Ces derniers faisaient entre autres valoir qu’elle laisserait ainsi plus de temps à l’économie pour réagir à ses premières hausses qui mettent, selon elle, entre 18 et 24 mois à produire leur effet. Cela lui aurait permis également de faire coïncider l’annonce d’une éventuelle hausse de taux avec le dévoilement de son prochain portrait d’ensemble de la situation économique au Canada, ainsi qu’avec la conférence de presse de son gouverneur, Tiff Macklem, qui l’accompagne chaque fois. Mais la Banque ne pouvait apparemment pas attendre.

La suite des choses dépendra de l’évolution de la situation sur le terrain, a écrit dans une brève analyse l’économiste Josh Nye, de la Banque Royale. De nombreuses nouvelles données sur l’emploi, l’inflation et la croissance économique sont attendues d’ici la prochaine décision de la Banque du Canada, le 12 juillet.
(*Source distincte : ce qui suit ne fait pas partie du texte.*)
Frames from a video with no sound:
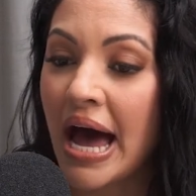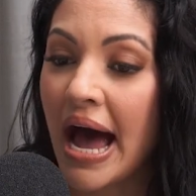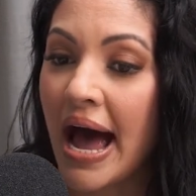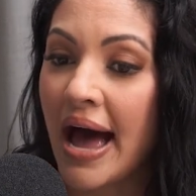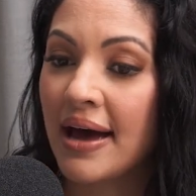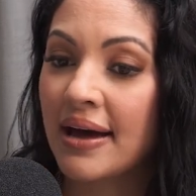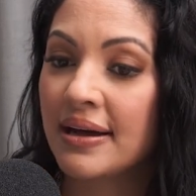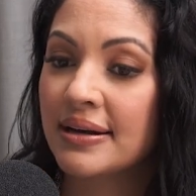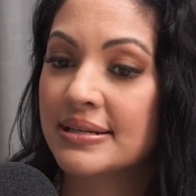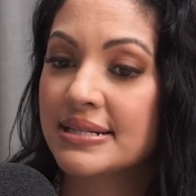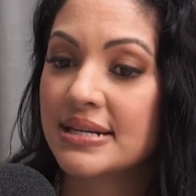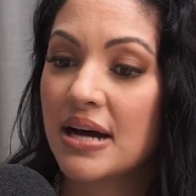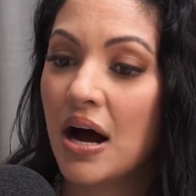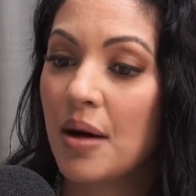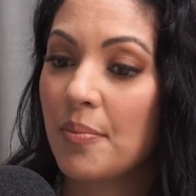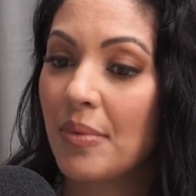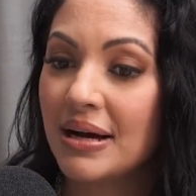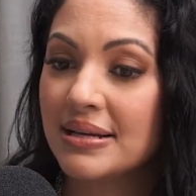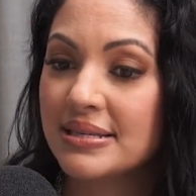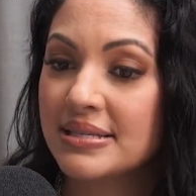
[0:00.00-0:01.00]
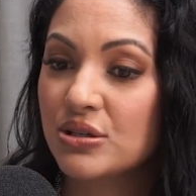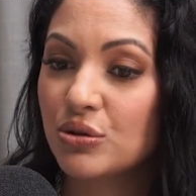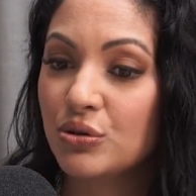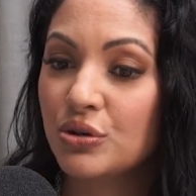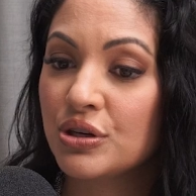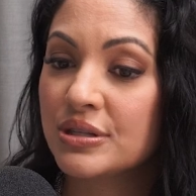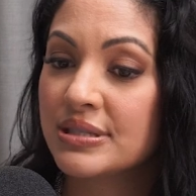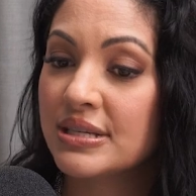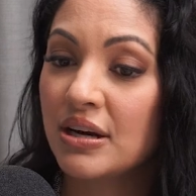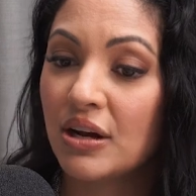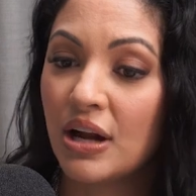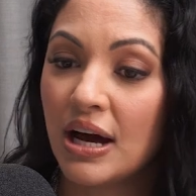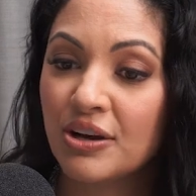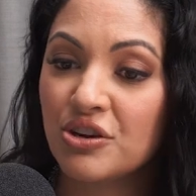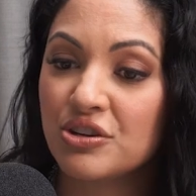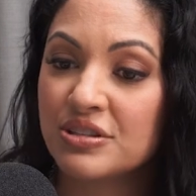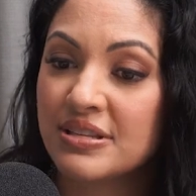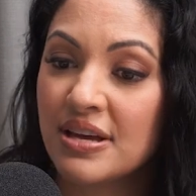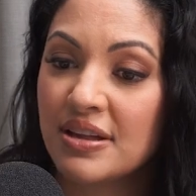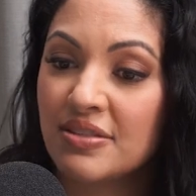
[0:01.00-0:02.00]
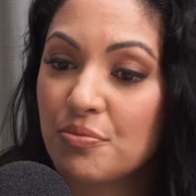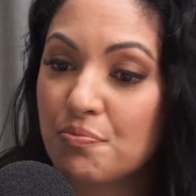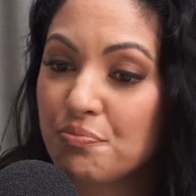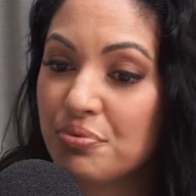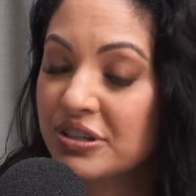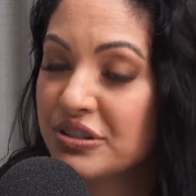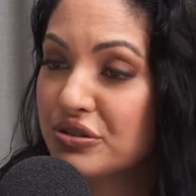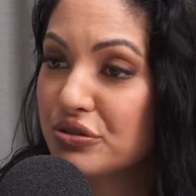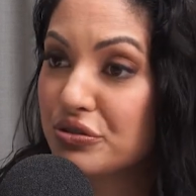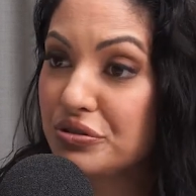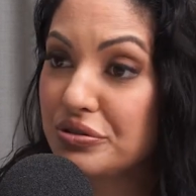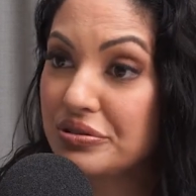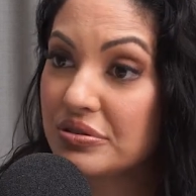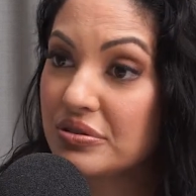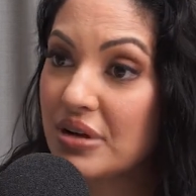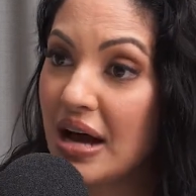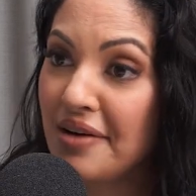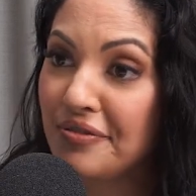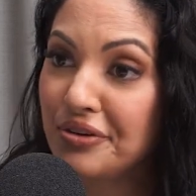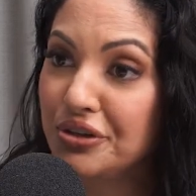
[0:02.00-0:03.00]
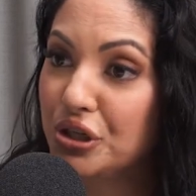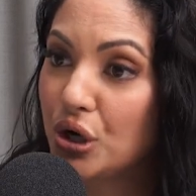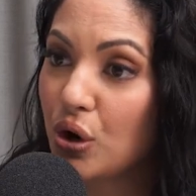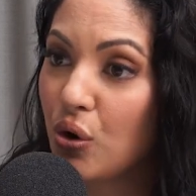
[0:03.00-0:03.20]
and I still use it. Like you said, the bristles haven't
Son ton, mercredi, ne laisse toutefois pas croire qu’elle se contentera d’une seule hausse de 0,25 point de pourcentage, ont observé Taylor Schleich et Warren Lovely, de la Banque Nationale. Une éventuelle deuxième hausse pourrait venir dès le mois prochain, selon Benjamin Reitzes, de la Banque de Montréal, et James Orlando, de la Banque TD. Cette nouvelle hausse en juillet pourrait même être suivie par deux autres en septembre et en octobre au besoin, prévient Sébastien Lavoie, de la Banque Laurentienne.